Firstly, as an introduction – in case you don’t know anything about this question -, a pitch accent is reconstructed for Proto-Indo-European, based on the reconstructed accent of Old Indian, Greek, Germanic, and Balto-Slavic – hence also valid for North-West Indo-European, even though Italo-Celtic lost it completely.

If you have listened to any tonal language*, words have also stress accent, and not necessarily on the same syllable – but usually on the heaviest one.
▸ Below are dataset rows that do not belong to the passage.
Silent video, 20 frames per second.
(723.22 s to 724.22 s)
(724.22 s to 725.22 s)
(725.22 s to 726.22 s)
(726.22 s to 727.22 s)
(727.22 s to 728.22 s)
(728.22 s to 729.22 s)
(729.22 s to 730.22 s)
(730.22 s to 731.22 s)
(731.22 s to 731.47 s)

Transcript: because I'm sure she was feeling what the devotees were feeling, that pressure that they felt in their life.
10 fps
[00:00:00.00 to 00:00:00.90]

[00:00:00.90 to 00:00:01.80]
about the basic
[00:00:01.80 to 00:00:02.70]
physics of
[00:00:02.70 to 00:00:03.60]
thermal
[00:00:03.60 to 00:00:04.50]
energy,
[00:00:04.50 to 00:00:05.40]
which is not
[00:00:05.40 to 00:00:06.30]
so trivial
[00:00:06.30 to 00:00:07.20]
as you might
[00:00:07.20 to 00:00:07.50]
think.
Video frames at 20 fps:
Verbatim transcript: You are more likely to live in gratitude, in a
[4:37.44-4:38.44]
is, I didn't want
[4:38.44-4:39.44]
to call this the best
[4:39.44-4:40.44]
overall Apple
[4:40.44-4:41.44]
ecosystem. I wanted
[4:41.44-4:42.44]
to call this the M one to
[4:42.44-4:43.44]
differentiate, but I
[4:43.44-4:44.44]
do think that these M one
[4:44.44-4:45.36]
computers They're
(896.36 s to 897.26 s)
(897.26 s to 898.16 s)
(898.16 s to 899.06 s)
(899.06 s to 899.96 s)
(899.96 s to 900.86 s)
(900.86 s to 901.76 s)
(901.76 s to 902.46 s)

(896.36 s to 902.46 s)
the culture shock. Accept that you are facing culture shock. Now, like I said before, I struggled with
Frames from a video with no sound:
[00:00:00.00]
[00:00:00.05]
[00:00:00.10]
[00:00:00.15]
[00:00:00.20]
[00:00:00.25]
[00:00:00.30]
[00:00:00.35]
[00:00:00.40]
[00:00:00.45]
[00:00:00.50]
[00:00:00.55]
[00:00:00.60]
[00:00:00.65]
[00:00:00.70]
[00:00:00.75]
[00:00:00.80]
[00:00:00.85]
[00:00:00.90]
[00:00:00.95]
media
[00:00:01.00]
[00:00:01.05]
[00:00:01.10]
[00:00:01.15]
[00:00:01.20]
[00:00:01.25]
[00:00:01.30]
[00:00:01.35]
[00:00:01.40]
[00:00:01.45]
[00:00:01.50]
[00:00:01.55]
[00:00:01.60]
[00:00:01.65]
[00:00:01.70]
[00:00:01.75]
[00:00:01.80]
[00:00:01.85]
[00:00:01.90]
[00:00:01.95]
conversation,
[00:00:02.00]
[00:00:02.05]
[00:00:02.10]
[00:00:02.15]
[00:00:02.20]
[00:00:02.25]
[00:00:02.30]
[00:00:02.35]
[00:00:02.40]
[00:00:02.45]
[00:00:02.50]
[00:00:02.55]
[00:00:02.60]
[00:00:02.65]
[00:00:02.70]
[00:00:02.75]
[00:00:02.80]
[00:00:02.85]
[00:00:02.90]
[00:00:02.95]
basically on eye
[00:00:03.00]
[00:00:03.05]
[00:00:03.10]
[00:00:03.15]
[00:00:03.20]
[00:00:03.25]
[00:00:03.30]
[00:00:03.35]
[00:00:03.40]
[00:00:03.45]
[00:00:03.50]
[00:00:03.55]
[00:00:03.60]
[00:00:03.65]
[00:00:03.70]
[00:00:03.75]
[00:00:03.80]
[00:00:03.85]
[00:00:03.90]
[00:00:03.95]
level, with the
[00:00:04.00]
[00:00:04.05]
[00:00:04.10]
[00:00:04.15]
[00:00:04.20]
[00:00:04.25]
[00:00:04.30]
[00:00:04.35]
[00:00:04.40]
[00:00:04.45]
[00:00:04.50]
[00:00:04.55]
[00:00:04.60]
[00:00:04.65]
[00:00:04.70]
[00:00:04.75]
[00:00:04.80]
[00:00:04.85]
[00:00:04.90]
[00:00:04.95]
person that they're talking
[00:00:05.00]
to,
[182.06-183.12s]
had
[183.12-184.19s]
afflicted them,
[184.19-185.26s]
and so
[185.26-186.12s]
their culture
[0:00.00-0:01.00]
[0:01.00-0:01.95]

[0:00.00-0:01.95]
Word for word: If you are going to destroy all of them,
In fact, I don’t know of an accent pattern with pitch+stress on the same syllable (but for certain reconstructed intermediate labile stages of a languages), and I guess it is so redundant that it would always lose one of them.

*pitch-accent systems are also tonal systems, after all, since they involve at least two tones: an acute or rising one, and usually a falling one after it.

You can listen to a sample of the Homeric recitation by Stephen Daitz, with restored Ancient Greek pronunciation, where he contrasts pitch and stress beautifully:

Note: you can buy his readings in restored pronunciation online in Bolchazy-Carducci Publishers. I can’t recommend them highly enough.

You can listen to other samples of Ancient Greek with restored pronunciation by Stefan Hagel (whose Homeric singing is superb), or many others.

To see what I mean with the lack of contrast in Byrd’s pronunciation, just compare the restored pronunciation with these samples, of restored Koine Greek, from the Biblical Language Center. I think you can hear pitch accent pronounced, but always stressing the same syllable. After a while, it gets quite monotone (no pun intended); for me, at least*.

*It seems to be, nevertheless, one of the top rated pronunciations of Koine Greek out there.

Pitch accent in my pronunciation is not as noticeable as that of Stephen Daitz, and still less than that of Stefan Hagel. But it is not intended to.

I wanted to combine tone and stress as naturally as possible, as it is found in modern languages, like Chinese, or like South Slavic, Baltic, or Scandinavian languages. I believe PIE phonology cannot be too different from modern natural examples.

Many Modern Greek scholars complain about the artificiality of the restored pronunciation. I’ve heard particularly harsh criticism against Stefan Hagel’s pronunciation: many scholars do not recognise the ancestral language in the restored pronunciation.

While such critics may seem like snob reactionaries, and I really appreciate an exaggerated poetic style for epic poems (I have spent hundreds, probably thousands, of hours listening to Stephen Daitz), I don’t think this is the way Ancient Greek was usually spoken. Listening to Hagel’s pronunciation in the Ancient Greek Assimil, there is a huge contrast between readers who don’t use the restored pronunciation in the recordings (offering thus a decaffeinated Ancient Greek), and Hagel’s reading (or, almost, singing).

In my interpretation of the fable I have tried to follow these ideas, and maybe in the end the pitch accent is not as acute as it should be (a fifth higher). On the other hand, it seemed more natural to me this way.

Also, in the final version of my reading, there are many words where it is not clear – not even to me – if there is more than one syllable with pitch or stress accent. This is especially so after after my first change of voice to make a more acute ‘sheep voice’, and then worsens with my graver ‘horse voice’. I really thought recording this was going to be easier!

If you have any comments or suggestions on the pronunciation, they are all welcome.

UPDATE (November 2, 2017): Frederik Kortlandt comments our paper – “When comparing PIE with other tonal languages, the best candidate is Japanese, which means that the “stress” falls on the last High syllable of a word form or sequence of connected word forms.”